Finances Publiques : La dette publique belge totale a augmenté de 30 milliards d’euros (mille deux cents milliards de FB !) en 4 ans. Elle place l’État belge en 13éme position sur 17 États membres de la zone euro : il n’est devancé que par la Grèce, le Portugal, l’Italie et l’Irlande…
Au cours du dernier semestre, ladite dette belge s’est accrue de 4,7 %, atteignant le score inquiétant de 104,5 % par rapport au PIB.
Redressement wallon :
Au-delà d’améliorations sectorielles ou locales, la désindustrialisation des vieux bassins wallons se poursuit. Le chômage wallon reprend de l’ampleur et se situe à un taux deux fois supérieur à celui de la Flandre. Les niveaux de faillites d’entreprises, d’endettement et de pauvreté des particuliers atteignent des sommets. Mais c’est le moment pour M. Magnette d’organiser la chasse aux mendiants dans les rues de Charleroi…
Le parti unique wallon PSMRCDHECOLO va crier victoire à l’approche des élections. Leur mauvaise pièce va recommencer, avec les mêmes acteurs médiocres et bégayants.
M. Di Rupo et ses complices libéraux et catholiques vont tout à la fois vanter l’œuvre « gigantesque » accomplie tout en se déchirant pour la galerie. Les malheureux médias ne sauront bientôt plus à quel sein se vouer.
Le régime belge a peur. Il aura de plus en plus peur à l’approche du jour des élections, le 25 mai 2015. Dans les prochains mois, on verra la surenchère flamingante croître et embellir. Déjà on se rend compte qu’il est vain de « redresser » – en fait de tripoter – les sondages en faveur de la NVA.
Cela dit, qu’a cela ne tienne, la fin justifiant les moyens, le régime construit un discours lénifiant et naïf destiné à édifier et à rassurer l’électorat wallon et bruxellois.
Que nous disent les partis de pouvoir et les médias qui les soutiennent :
En substance, leur constat est triple :
– C’est pire ailleurs et grâce à nous c’est « moins pire » ;
– Le roi et le foot sauveront la Belgique ;
– Le nationalisme flamand ne gagnera pas.
Il s’agit de cacher la vérité : à savoir qu’en termes de taux de croissance, de dette publique et de chômage (Wallonie et Bruxelles), nous sommes plus mal lotis que tous nos voisins !
La monarchie ? On sait que c’est l’État belge qui en constitue le socle et non l’inverse. Quant au football, souvenons-nous seulement des équipes tchécoslovaque et yougoslave qui étaient adulées à Prague et à Belgrade à la veille des dislocations des années 1990.
Quant à la NVA, les Francophones font une fois de plus un mauvais calcul.

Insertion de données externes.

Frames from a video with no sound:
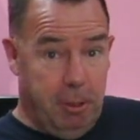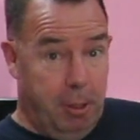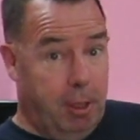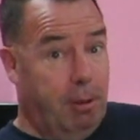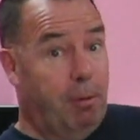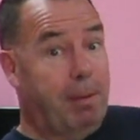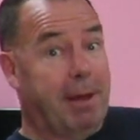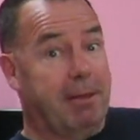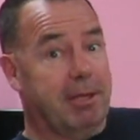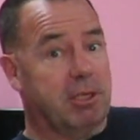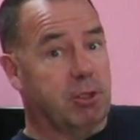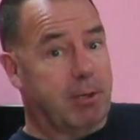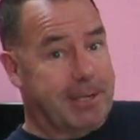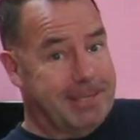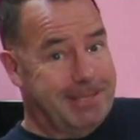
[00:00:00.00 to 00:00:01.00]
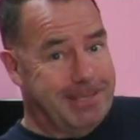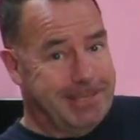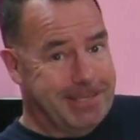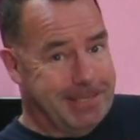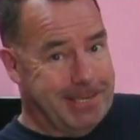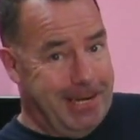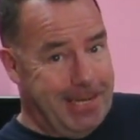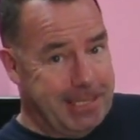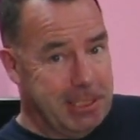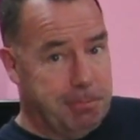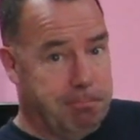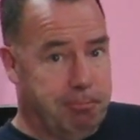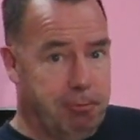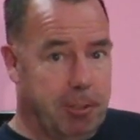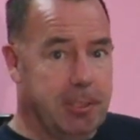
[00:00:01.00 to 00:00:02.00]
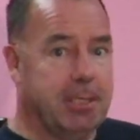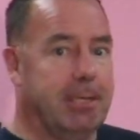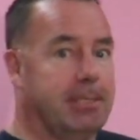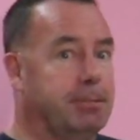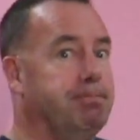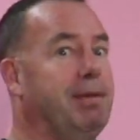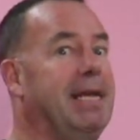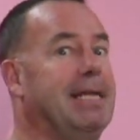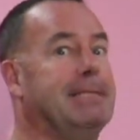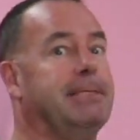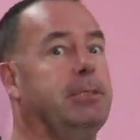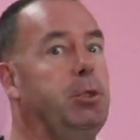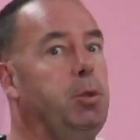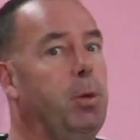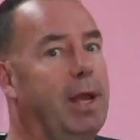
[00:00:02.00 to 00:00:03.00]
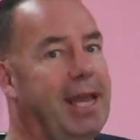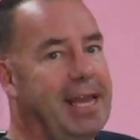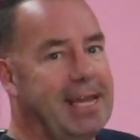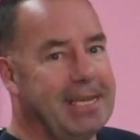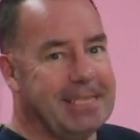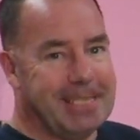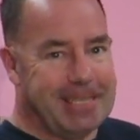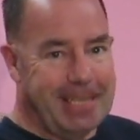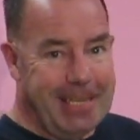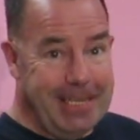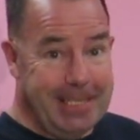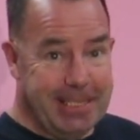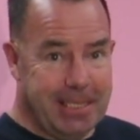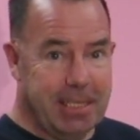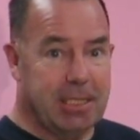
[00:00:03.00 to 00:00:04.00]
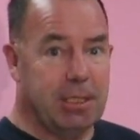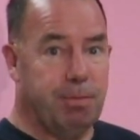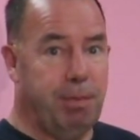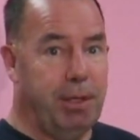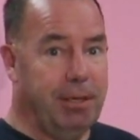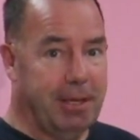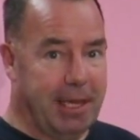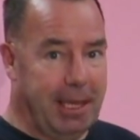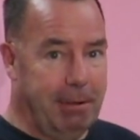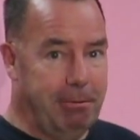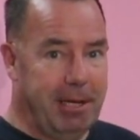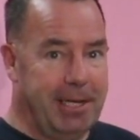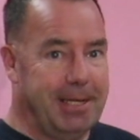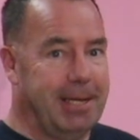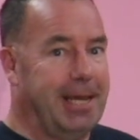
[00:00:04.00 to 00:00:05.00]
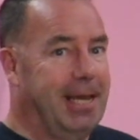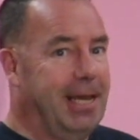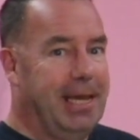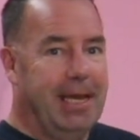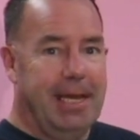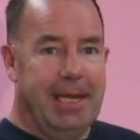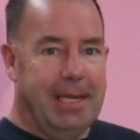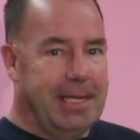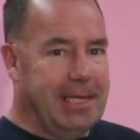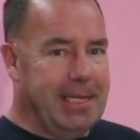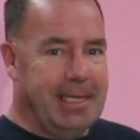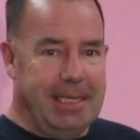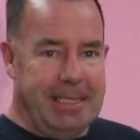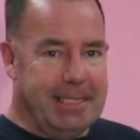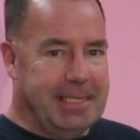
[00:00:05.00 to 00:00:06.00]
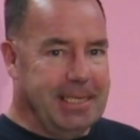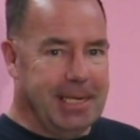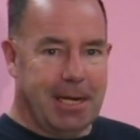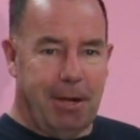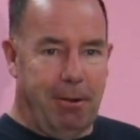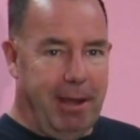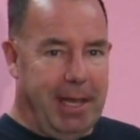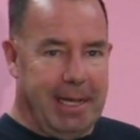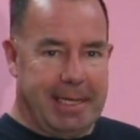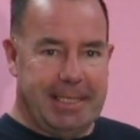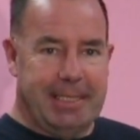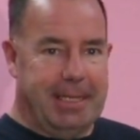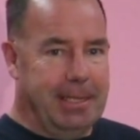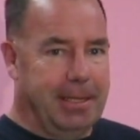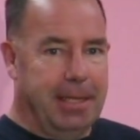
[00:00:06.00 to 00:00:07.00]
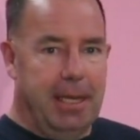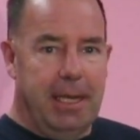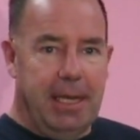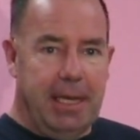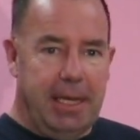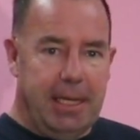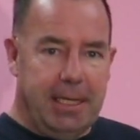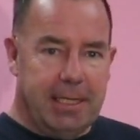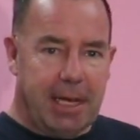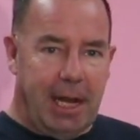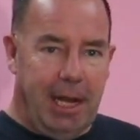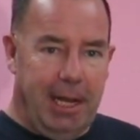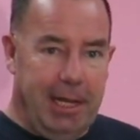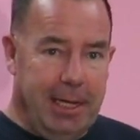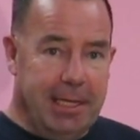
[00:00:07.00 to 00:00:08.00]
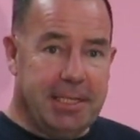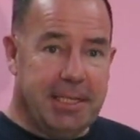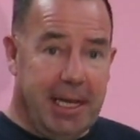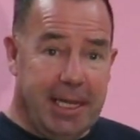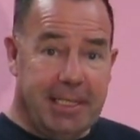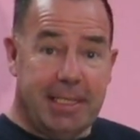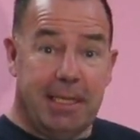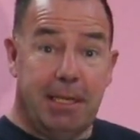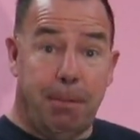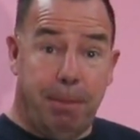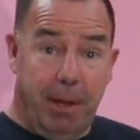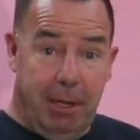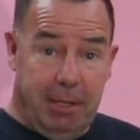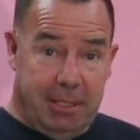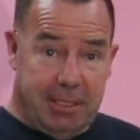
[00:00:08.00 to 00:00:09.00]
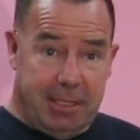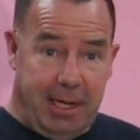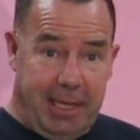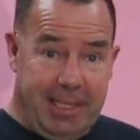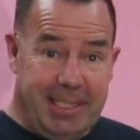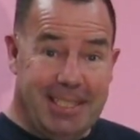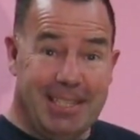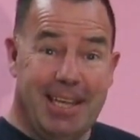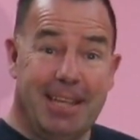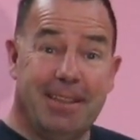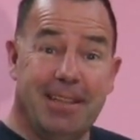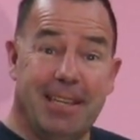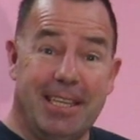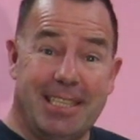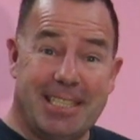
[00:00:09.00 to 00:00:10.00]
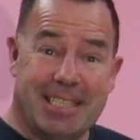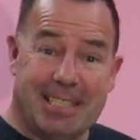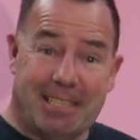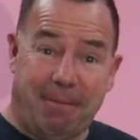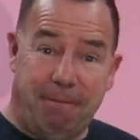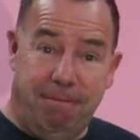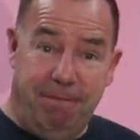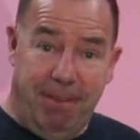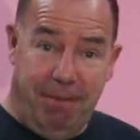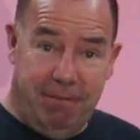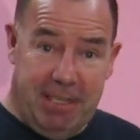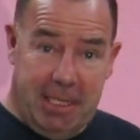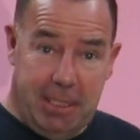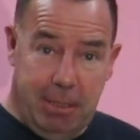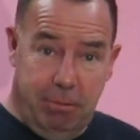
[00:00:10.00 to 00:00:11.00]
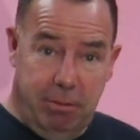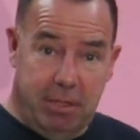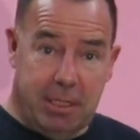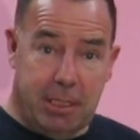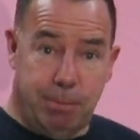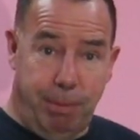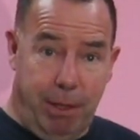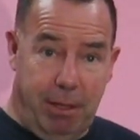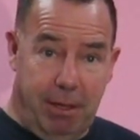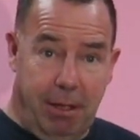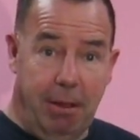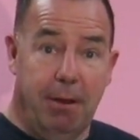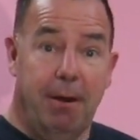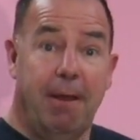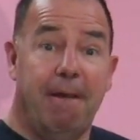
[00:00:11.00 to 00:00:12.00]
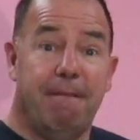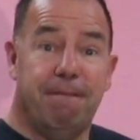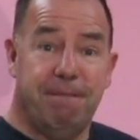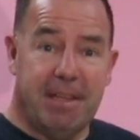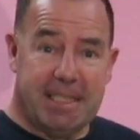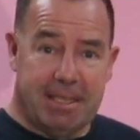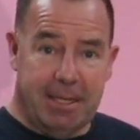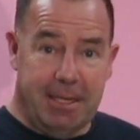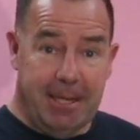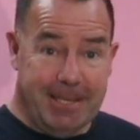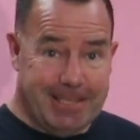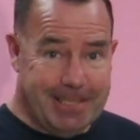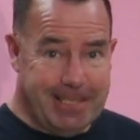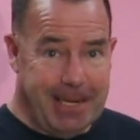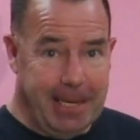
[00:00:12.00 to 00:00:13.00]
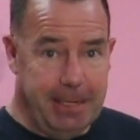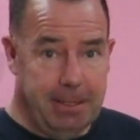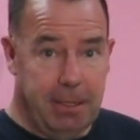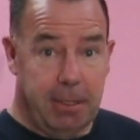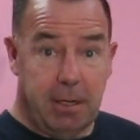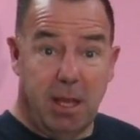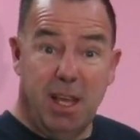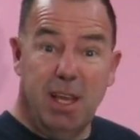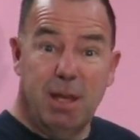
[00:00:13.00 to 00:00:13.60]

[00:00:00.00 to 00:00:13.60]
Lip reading: not know about the Traxxas Slash Brushless BL2S, is the spur gearing isn't correct. It clearly states in the parts list that this is a 52 spur fitted as standard.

On la diabolise, tout en n’excluant pas de gouverner avec elle. On table aussi sur sa décrue électorale et on veut croire que le nationalisme n’existe pas au sein des « partis flamands modérés »… Il n’y a pas si longtemps, on nous disait que la Volksunie, et ensuite le Vlaams Blok , allaient disparaître pour de bon, ce qui sauverait la Belgique de bon papa.
On le voit bien : cette propagande simpliste, typique des fins de régime, veut seulement rassurer, gagner du temps, retarder l’heure des comptes. Mais ce n’est pas ainsi que l’on donne rendez-vous à l’Histoire. Ce n’est pas ainsi que l’on conjurera le malheur wallon et que l’on construira un nouveau projet qui permettra aux Wallons et aux Bruxellois de surmonter l’évaporation belge.

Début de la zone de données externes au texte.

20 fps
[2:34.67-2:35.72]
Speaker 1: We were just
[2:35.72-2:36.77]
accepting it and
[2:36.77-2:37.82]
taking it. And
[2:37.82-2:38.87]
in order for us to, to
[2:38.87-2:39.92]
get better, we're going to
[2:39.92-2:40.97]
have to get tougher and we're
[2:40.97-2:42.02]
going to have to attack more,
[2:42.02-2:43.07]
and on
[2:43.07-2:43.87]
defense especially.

L’échec du fédéralisme belge se confirme et se précise. On le saura mieux encore demain lorsque les partis séparatistes flamands (sans compter les séparatistes masqués ou honteux des partis traditionnels) disposeront de la majorité des sièges flamands.
Les Wallons et les Bruxellois devront dès lors choisir : ou bien mettre une fois de plus un genou en terre ou bien se tenir debout et maîtriser enfin leur propre destin.